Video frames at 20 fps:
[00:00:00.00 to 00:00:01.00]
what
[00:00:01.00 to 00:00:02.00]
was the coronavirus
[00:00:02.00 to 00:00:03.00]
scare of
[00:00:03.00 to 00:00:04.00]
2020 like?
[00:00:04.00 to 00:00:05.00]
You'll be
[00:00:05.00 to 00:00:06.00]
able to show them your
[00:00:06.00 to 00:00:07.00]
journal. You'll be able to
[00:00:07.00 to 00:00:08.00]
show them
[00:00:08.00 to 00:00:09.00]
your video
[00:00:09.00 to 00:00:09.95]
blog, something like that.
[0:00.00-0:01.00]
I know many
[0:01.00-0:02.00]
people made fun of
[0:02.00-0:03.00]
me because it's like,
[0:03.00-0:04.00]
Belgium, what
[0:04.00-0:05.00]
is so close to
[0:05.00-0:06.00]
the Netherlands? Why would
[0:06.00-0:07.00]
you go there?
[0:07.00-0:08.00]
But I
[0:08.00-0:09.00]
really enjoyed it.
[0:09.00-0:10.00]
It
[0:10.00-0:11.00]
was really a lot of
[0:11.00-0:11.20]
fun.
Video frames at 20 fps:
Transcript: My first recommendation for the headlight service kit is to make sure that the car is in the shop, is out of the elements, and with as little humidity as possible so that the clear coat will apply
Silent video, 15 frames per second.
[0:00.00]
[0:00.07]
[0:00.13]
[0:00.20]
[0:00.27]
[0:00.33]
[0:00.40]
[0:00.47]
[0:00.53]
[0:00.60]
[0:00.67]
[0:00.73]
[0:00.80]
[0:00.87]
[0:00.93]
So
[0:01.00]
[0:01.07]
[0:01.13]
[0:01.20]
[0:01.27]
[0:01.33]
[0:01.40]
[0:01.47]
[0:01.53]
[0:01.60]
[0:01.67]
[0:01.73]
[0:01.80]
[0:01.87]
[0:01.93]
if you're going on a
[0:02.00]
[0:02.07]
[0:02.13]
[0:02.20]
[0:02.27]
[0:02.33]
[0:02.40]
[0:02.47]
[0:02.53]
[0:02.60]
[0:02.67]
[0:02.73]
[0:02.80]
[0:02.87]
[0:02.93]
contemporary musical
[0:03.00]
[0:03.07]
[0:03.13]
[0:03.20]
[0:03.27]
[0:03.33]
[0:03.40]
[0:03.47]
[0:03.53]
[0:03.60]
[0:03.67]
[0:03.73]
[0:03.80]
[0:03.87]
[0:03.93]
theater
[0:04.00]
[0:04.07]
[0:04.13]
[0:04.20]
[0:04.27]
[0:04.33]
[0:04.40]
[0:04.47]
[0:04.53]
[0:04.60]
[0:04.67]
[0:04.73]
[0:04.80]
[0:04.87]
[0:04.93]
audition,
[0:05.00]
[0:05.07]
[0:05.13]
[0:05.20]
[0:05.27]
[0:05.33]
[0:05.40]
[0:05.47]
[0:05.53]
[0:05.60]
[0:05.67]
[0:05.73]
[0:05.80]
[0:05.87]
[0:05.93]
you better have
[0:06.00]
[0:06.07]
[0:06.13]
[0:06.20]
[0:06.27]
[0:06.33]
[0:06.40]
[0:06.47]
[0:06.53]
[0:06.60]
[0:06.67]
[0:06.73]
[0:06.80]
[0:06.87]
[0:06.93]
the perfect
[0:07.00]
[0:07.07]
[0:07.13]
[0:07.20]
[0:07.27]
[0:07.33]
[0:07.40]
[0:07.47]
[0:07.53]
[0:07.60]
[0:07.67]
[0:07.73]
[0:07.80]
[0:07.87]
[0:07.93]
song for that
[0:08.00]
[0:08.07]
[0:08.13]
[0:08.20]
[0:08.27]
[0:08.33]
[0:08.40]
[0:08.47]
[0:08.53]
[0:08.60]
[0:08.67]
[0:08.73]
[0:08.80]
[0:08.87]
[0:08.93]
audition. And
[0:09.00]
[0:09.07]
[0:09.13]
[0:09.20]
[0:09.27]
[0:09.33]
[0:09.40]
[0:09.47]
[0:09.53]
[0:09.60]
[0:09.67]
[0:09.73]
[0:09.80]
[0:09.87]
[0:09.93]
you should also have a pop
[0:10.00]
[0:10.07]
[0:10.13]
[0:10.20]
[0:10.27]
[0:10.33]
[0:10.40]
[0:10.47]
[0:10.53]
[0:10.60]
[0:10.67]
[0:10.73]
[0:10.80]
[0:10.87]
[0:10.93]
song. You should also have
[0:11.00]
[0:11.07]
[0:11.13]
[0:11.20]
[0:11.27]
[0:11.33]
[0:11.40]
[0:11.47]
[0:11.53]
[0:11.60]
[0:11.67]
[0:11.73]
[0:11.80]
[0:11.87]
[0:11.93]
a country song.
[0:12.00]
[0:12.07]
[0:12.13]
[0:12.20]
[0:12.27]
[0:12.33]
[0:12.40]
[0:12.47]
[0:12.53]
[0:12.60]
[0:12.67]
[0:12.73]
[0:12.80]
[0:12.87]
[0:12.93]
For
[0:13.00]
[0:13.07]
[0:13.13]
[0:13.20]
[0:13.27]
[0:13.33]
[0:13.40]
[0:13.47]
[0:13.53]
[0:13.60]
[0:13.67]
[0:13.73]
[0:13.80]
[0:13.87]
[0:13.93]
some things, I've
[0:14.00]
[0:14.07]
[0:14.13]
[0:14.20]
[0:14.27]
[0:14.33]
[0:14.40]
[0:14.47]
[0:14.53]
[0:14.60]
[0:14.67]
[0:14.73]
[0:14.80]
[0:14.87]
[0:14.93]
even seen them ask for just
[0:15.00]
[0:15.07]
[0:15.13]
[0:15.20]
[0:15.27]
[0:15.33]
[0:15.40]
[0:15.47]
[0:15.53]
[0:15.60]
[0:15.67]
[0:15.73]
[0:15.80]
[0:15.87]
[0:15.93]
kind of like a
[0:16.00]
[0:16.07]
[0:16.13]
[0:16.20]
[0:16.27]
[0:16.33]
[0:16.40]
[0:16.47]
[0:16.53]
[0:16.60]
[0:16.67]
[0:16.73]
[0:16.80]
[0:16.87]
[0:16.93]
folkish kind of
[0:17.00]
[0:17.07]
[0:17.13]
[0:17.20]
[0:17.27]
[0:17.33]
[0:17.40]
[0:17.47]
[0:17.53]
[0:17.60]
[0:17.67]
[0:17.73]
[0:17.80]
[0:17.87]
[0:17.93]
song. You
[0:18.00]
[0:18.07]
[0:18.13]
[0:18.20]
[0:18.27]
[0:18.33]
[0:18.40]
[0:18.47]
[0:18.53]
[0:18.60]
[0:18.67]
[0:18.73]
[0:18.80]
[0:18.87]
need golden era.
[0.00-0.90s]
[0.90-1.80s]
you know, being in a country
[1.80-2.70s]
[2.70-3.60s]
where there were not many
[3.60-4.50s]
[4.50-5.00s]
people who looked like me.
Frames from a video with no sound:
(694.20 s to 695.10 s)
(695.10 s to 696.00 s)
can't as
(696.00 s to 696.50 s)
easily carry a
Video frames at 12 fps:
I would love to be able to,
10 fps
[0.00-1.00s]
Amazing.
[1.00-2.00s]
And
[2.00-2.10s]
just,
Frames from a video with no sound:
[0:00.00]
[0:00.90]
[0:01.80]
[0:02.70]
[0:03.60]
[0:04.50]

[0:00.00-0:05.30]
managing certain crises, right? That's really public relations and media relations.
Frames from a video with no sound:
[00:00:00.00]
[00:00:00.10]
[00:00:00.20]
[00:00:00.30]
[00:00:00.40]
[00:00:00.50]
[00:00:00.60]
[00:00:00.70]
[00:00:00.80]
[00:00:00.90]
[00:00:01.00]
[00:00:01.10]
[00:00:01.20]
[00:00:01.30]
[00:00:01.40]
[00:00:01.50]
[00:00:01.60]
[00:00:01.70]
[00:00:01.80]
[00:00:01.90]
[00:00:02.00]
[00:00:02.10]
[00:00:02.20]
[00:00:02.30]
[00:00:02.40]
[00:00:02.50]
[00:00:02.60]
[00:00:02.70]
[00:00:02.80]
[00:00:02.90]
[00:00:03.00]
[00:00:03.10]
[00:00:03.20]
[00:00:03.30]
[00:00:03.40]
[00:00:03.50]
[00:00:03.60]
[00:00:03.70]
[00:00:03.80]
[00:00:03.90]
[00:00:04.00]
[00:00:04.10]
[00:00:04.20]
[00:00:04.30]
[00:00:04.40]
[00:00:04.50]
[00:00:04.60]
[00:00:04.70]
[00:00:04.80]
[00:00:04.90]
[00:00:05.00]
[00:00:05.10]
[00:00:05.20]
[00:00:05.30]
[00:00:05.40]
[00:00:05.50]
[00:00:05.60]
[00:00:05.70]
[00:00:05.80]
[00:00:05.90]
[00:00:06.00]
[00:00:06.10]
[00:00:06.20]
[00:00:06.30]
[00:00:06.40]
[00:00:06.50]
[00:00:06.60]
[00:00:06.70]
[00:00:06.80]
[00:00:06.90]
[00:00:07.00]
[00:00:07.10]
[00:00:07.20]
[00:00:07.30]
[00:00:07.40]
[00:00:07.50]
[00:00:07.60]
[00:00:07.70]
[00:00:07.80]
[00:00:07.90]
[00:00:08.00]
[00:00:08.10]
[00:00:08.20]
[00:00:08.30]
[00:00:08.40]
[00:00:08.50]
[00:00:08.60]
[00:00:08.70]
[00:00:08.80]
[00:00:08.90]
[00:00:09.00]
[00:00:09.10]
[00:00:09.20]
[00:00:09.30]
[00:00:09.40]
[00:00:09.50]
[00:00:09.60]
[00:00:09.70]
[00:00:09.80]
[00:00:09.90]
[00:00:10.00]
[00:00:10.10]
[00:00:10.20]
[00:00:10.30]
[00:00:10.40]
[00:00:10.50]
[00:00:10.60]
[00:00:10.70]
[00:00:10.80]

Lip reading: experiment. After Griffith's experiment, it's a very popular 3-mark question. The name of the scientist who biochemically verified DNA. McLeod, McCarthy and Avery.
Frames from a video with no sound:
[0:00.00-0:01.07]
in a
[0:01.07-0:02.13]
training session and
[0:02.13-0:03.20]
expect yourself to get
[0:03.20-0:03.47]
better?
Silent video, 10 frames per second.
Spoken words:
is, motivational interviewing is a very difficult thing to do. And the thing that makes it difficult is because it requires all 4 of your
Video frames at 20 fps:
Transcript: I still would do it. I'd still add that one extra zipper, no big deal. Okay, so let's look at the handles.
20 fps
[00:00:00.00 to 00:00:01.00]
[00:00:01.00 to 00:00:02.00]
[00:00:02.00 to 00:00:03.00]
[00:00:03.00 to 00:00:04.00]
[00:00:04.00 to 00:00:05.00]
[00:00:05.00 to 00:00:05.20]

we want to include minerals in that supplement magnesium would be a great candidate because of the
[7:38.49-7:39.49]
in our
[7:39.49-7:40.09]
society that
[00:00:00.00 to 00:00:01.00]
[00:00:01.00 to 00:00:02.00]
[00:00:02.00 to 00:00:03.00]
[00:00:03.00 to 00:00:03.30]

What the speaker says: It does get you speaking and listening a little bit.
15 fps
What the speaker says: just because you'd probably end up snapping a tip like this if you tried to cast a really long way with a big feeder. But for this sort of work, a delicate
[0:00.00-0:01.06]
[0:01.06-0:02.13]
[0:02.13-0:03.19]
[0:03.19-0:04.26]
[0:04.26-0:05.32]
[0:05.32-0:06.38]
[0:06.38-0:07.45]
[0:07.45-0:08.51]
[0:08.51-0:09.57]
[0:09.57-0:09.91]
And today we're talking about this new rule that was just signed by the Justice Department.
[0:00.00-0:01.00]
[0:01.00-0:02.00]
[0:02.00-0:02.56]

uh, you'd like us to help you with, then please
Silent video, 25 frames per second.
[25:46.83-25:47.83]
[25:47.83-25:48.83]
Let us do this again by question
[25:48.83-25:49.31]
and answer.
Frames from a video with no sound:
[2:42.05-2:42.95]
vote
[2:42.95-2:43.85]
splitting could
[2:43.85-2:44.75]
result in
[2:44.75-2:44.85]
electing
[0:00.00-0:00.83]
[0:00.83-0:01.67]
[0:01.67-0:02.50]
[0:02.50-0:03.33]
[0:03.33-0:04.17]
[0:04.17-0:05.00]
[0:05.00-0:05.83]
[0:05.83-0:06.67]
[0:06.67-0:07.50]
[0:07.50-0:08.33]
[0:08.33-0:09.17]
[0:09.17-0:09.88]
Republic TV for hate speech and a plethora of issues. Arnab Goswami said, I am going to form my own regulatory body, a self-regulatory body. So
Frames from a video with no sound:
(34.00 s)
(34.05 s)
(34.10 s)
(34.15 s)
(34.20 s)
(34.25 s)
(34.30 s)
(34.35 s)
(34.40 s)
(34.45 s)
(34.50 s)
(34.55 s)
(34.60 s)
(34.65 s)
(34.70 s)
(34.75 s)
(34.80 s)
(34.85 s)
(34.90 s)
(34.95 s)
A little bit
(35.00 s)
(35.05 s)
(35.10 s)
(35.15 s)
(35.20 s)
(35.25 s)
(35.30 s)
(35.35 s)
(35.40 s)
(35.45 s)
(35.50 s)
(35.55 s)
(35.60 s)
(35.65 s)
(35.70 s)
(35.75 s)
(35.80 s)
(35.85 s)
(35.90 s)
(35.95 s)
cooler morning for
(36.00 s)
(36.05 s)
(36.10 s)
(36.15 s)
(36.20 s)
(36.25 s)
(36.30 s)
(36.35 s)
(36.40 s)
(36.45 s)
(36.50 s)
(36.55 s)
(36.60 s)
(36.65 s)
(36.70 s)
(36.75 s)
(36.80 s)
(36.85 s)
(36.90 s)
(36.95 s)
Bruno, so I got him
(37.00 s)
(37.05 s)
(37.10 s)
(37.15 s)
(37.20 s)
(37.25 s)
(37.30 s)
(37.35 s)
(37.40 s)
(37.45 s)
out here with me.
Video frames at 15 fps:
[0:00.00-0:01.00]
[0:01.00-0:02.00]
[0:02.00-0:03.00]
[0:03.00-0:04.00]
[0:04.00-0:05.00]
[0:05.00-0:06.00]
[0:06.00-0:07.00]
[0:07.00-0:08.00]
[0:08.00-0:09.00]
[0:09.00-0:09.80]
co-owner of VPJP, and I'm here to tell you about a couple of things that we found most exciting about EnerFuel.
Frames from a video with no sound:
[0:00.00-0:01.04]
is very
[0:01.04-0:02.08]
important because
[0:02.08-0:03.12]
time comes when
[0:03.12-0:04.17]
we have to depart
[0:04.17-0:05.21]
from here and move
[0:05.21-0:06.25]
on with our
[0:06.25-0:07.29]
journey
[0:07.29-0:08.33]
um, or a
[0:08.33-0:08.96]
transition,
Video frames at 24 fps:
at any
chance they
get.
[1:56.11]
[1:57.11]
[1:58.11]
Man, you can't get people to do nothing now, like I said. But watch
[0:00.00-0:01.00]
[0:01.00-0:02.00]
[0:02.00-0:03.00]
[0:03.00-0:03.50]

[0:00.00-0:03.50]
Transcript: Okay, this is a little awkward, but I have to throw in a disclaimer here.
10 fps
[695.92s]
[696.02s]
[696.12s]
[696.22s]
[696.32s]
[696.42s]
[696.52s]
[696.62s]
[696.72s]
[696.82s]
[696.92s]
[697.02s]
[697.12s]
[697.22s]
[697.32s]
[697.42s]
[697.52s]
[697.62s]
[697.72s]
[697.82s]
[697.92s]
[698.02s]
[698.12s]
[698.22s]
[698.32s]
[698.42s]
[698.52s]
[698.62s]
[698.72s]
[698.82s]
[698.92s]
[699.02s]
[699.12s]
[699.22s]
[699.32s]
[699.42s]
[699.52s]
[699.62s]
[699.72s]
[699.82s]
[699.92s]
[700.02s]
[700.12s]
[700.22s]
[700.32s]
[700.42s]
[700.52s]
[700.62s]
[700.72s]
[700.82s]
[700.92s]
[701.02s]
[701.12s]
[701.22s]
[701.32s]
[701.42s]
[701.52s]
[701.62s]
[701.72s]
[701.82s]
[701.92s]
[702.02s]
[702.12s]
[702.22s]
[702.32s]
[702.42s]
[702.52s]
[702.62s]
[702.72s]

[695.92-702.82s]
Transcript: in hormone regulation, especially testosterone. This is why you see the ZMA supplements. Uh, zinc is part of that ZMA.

══════════

▶ [WORK INSTRUCTION]
Pick each line holding the word "second" out of the data and copy it.

▶ [EXERCISE ANSWER]
Silent video, 15 frames per second.
Silent video, 10 frames per second.
Silent video, 25 frames per second.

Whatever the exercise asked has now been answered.